[Stored data entries]
********************

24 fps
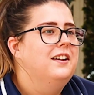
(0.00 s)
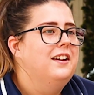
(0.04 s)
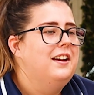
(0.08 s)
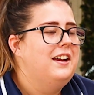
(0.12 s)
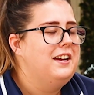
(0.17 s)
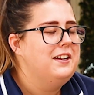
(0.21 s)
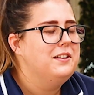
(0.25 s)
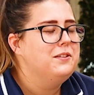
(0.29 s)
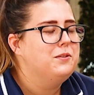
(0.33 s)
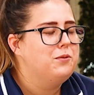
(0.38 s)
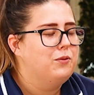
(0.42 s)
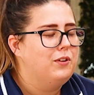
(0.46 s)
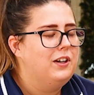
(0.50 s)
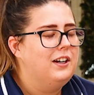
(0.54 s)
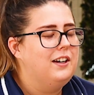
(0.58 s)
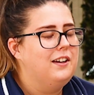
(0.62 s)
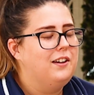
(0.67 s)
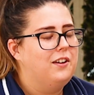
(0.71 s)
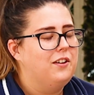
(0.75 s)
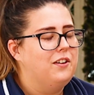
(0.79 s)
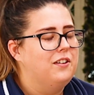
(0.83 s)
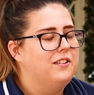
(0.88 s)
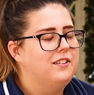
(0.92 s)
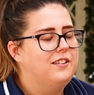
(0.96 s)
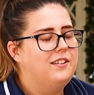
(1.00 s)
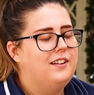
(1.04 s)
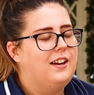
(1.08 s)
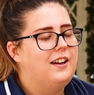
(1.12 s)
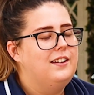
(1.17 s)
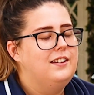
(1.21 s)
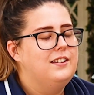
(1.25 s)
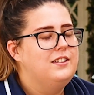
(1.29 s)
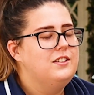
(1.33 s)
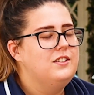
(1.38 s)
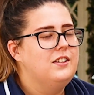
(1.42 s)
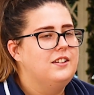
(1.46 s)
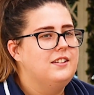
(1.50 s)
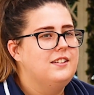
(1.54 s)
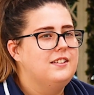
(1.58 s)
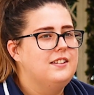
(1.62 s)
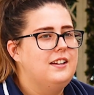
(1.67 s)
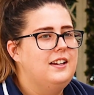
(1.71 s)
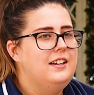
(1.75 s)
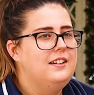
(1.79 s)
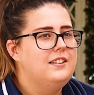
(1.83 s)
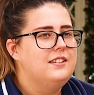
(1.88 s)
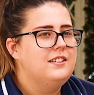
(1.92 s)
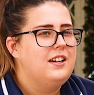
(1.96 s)
It is really good, and it
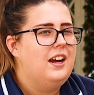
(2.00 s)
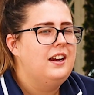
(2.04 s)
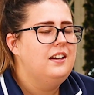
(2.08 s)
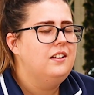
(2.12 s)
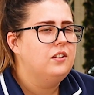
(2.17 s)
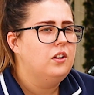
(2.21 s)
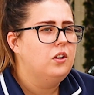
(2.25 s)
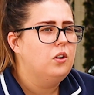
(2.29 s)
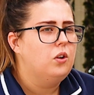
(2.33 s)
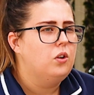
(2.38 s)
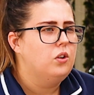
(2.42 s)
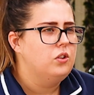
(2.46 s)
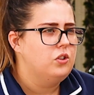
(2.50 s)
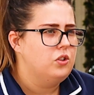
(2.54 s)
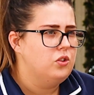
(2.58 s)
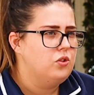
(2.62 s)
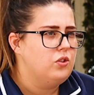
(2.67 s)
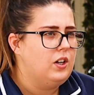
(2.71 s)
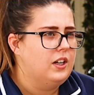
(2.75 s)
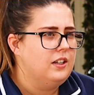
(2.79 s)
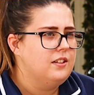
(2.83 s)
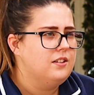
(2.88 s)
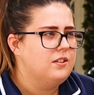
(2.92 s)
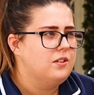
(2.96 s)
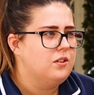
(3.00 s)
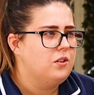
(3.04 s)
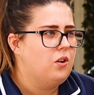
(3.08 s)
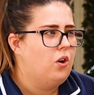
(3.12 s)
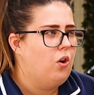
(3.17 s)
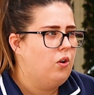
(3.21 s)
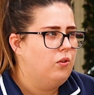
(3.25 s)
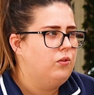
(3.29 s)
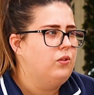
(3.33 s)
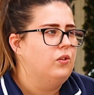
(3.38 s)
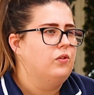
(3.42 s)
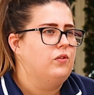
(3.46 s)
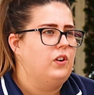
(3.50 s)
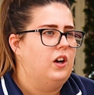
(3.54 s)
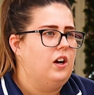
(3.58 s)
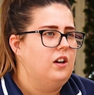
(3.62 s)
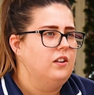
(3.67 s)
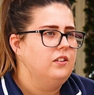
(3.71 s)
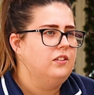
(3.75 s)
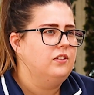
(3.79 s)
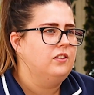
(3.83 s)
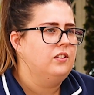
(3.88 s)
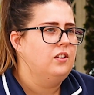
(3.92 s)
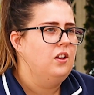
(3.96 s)
takes a lot of stress off of
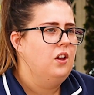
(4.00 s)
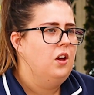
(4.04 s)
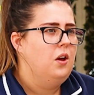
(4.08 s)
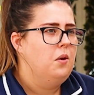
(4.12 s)
us.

********************

-- Exercise aim --
Each of the entries above must be copied exactly, but the pictures stay out.

-- Response --
24 fps
(0.00 s)
(0.04 s)
(0.08 s)
(0.12 s)
(0.17 s)
(0.21 s)
(0.25 s)
(0.29 s)
(0.33 s)
(0.38 s)
(0.42 s)
(0.46 s)
(0.50 s)
(0.54 s)
(0.58 s)
(0.62 s)
(0.67 s)
(0.71 s)
(0.75 s)
(0.79 s)
(0.83 s)
(0.88 s)
(0.92 s)
(0.96 s)
(1.00 s)
(1.04 s)
(1.08 s)
(1.12 s)
(1.17 s)
(1.21 s)
(1.25 s)
(1.29 s)
(1.33 s)
(1.38 s)
(1.42 s)
(1.46 s)
(1.50 s)
(1.54 s)
(1.58 s)
(1.62 s)
(1.67 s)
(1.71 s)
(1.75 s)
(1.79 s)
(1.83 s)
(1.88 s)
(1.92 s)
(1.96 s)
It is really good, and it
(2.00 s)
(2.04 s)
(2.08 s)
(2.12 s)
(2.17 s)
(2.21 s)
(2.25 s)
(2.29 s)
(2.33 s)
(2.38 s)
(2.42 s)
(2.46 s)
(2.50 s)
(2.54 s)
(2.58 s)
(2.62 s)
(2.67 s)
(2.71 s)
(2.75 s)
(2.79 s)
(2.83 s)
(2.88 s)
(2.92 s)
(2.96 s)
(3.00 s)
(3.04 s)
(3.08 s)
(3.12 s)
(3.17 s)
(3.21 s)
(3.25 s)
(3.29 s)
(3.33 s)
(3.38 s)
(3.42 s)
(3.46 s)
(3.50 s)
(3.54 s)
(3.58 s)
(3.62 s)
(3.67 s)
(3.71 s)
(3.75 s)
(3.79 s)
(3.83 s)
(3.88 s)
(3.92 s)
(3.96 s)
takes a lot of stress off of
(4.00 s)
(4.04 s)
(4.08 s)
(4.12 s)
us.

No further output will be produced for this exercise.